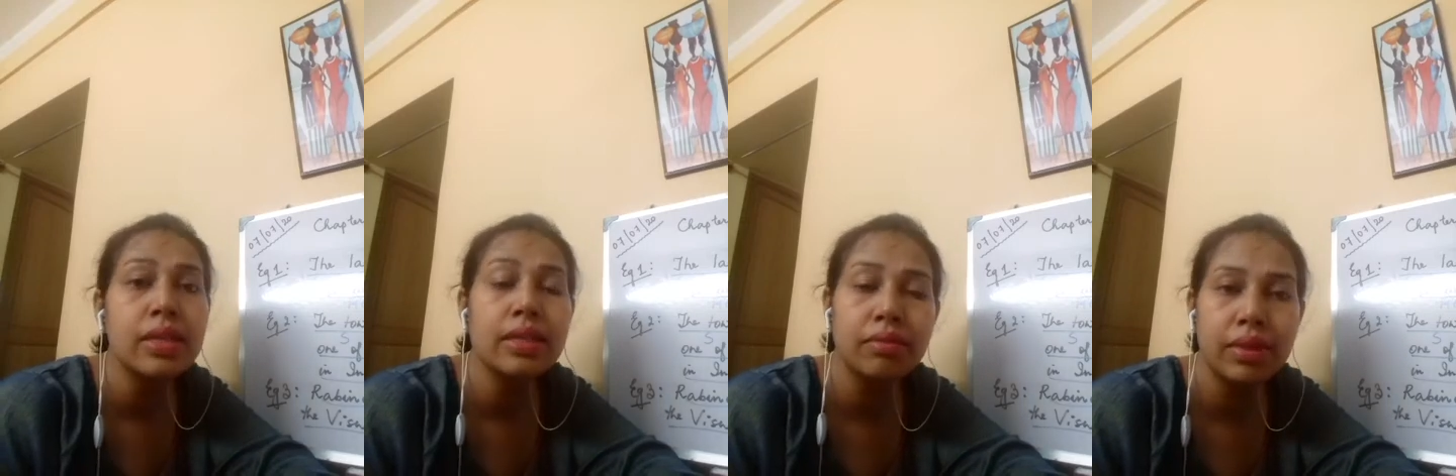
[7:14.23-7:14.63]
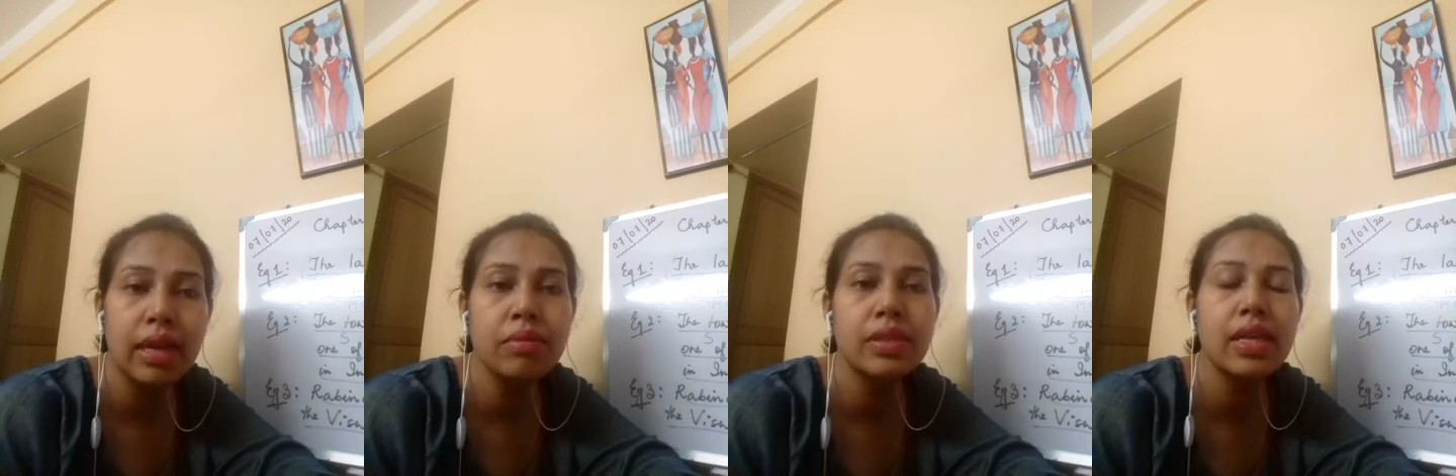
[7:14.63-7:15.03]

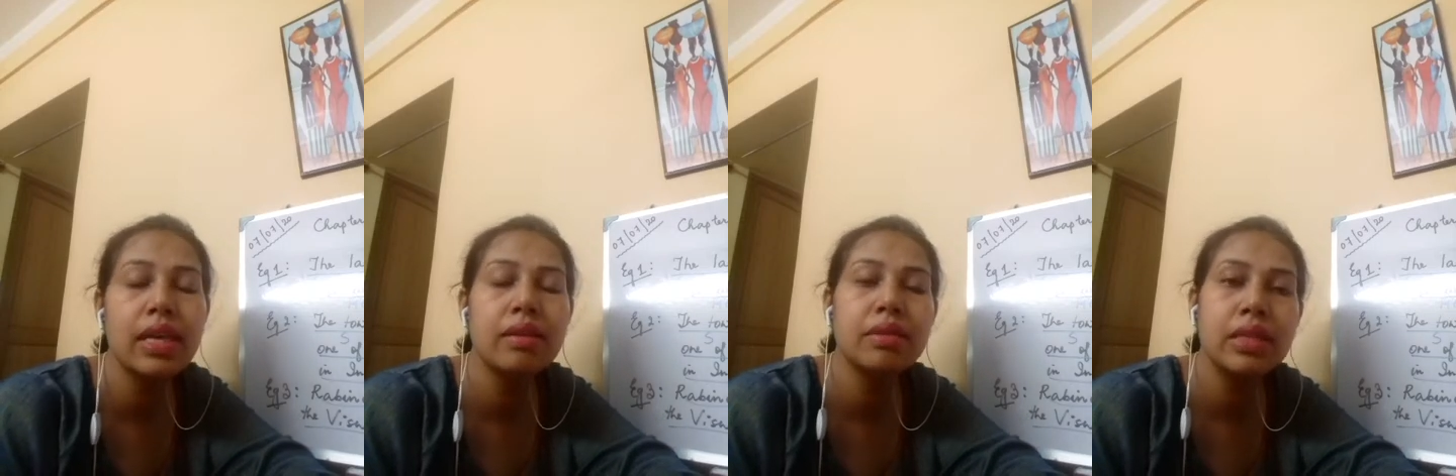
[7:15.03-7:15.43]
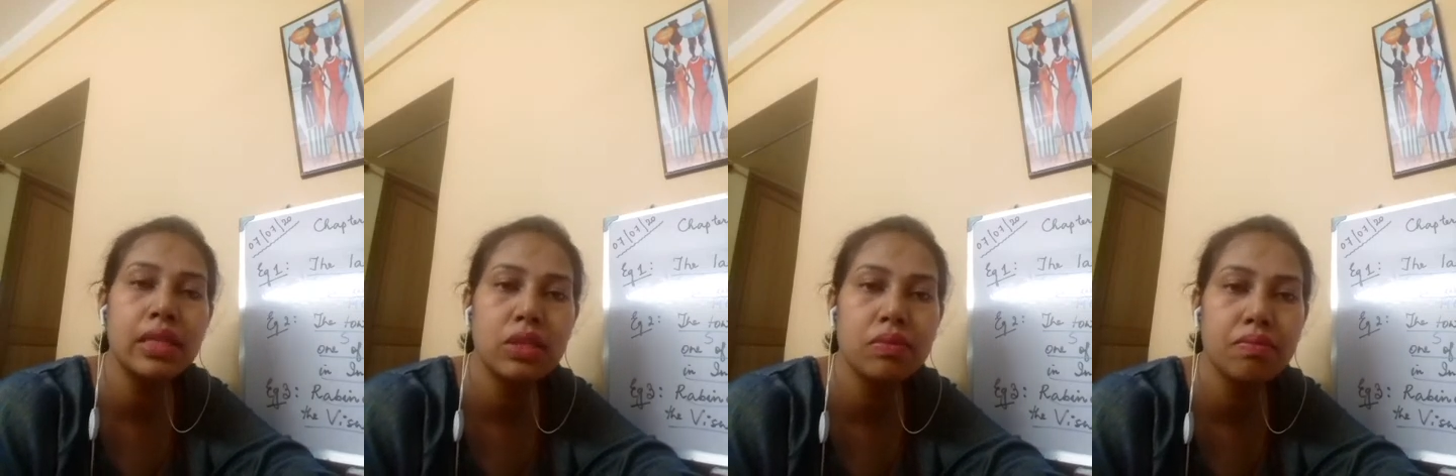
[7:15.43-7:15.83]
Sometimes
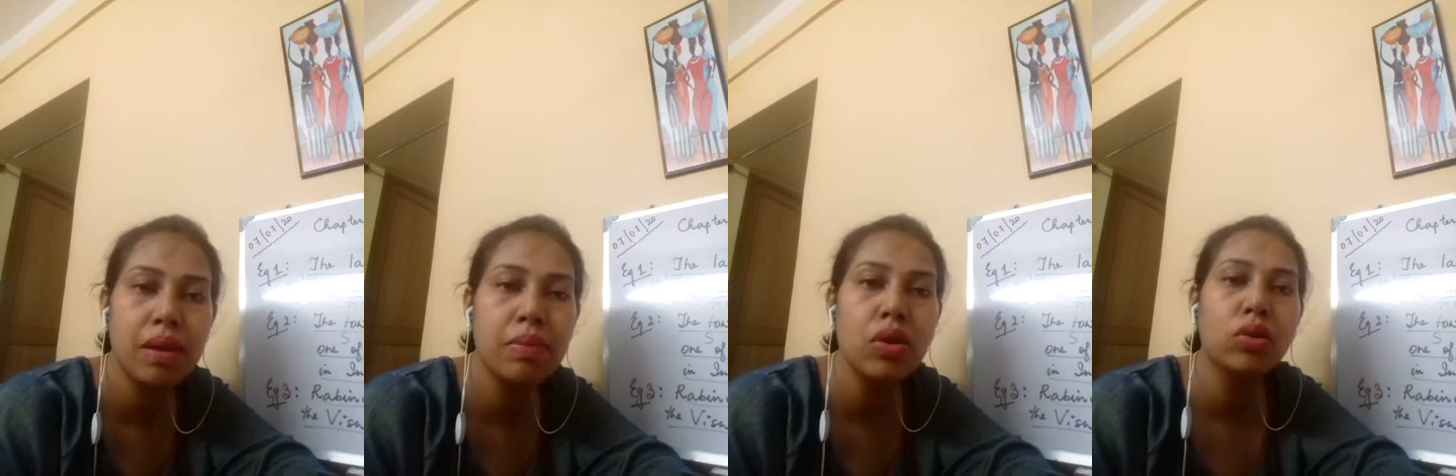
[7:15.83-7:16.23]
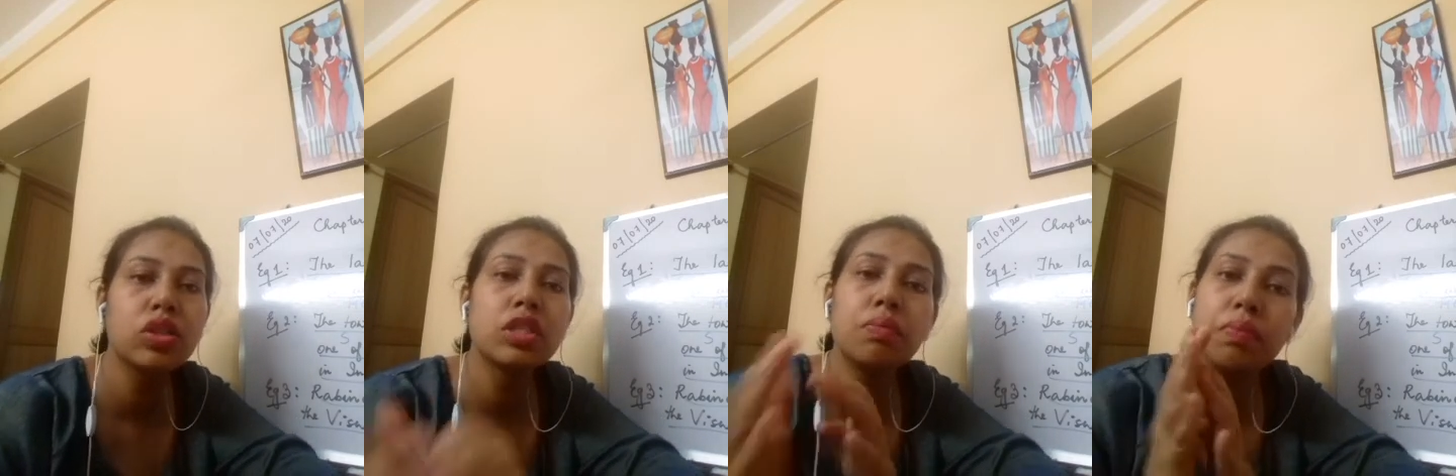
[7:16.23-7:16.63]
these may be
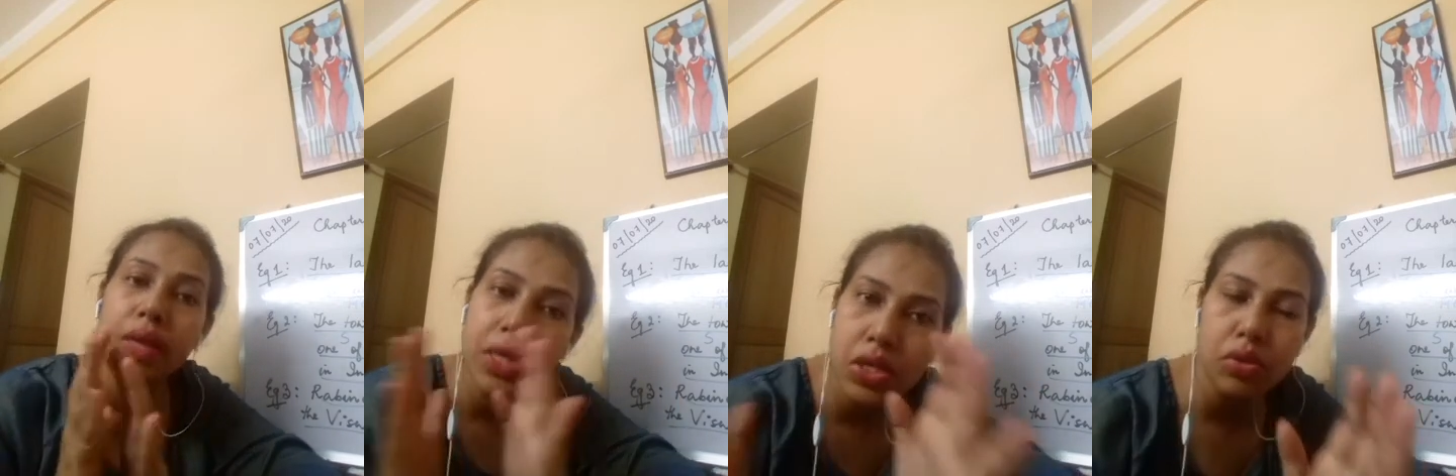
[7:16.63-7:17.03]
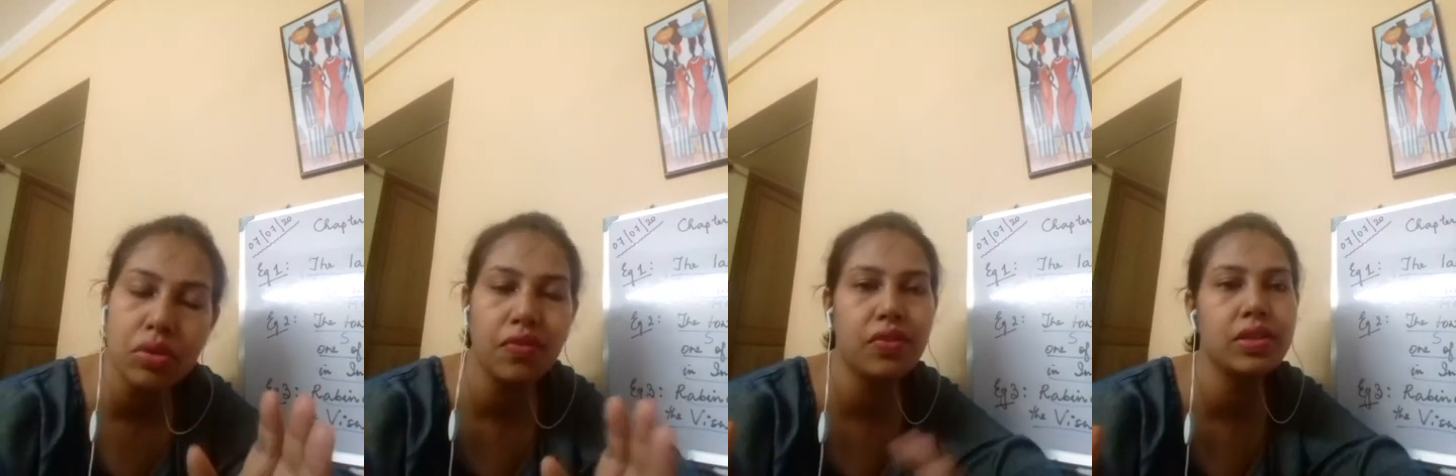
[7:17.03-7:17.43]
also split into
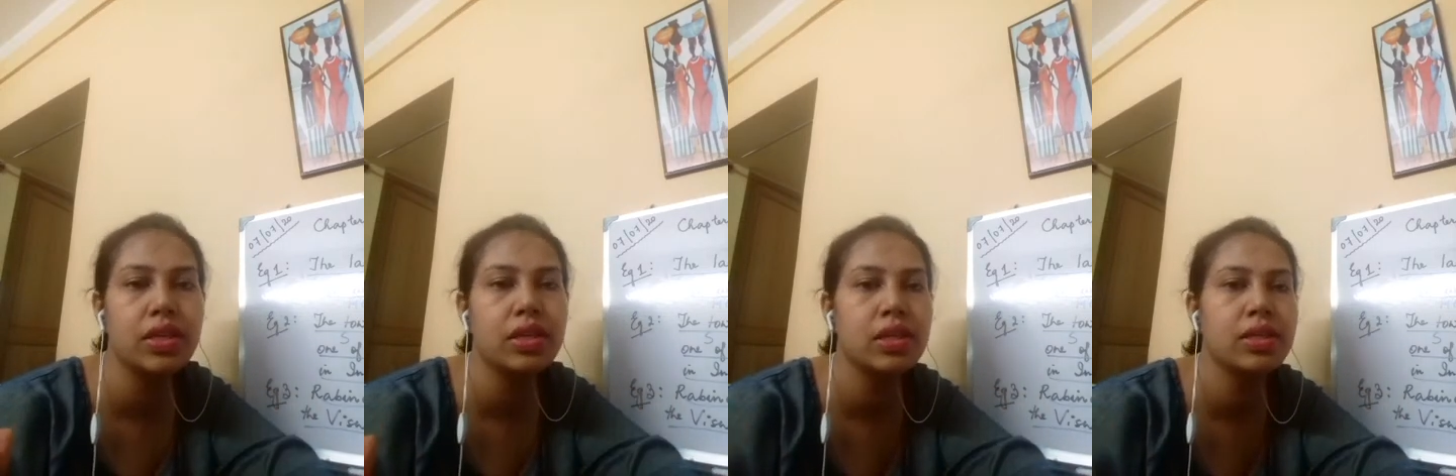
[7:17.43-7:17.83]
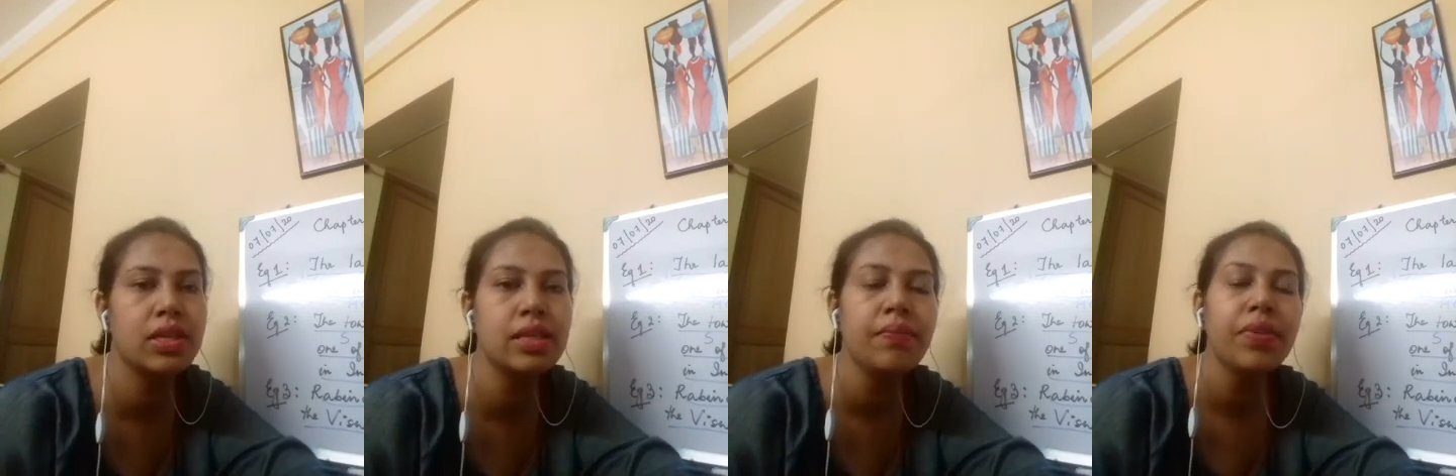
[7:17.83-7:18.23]
different
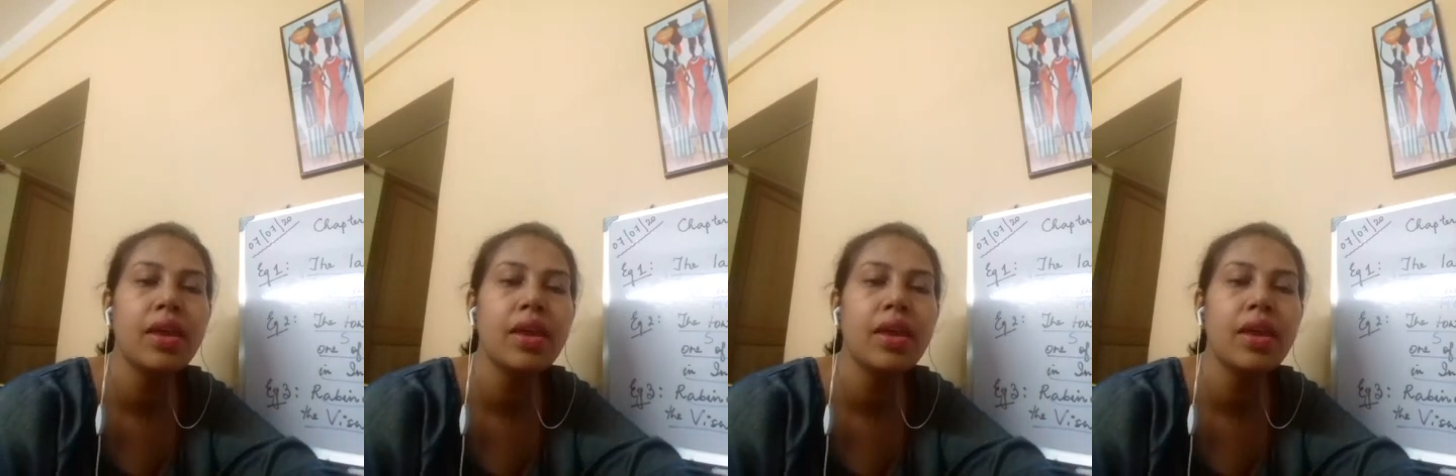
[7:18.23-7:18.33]
sentences,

^^^^

» **Required work**: Give every entry again word for word; no images belong in the copy.

» **Task output**:
[7:14.23-7:14.63]
[7:14.63-7:15.03]

[7:15.03-7:15.43]
[7:15.43-7:15.83]
Sometimes
[7:15.83-7:16.23]
[7:16.23-7:16.63]
these may be
[7:16.63-7:17.03]
[7:17.03-7:17.43]
also split into
[7:17.43-7:17.83]
[7:17.83-7:18.23]
different
[7:18.23-7:18.33]
sentences,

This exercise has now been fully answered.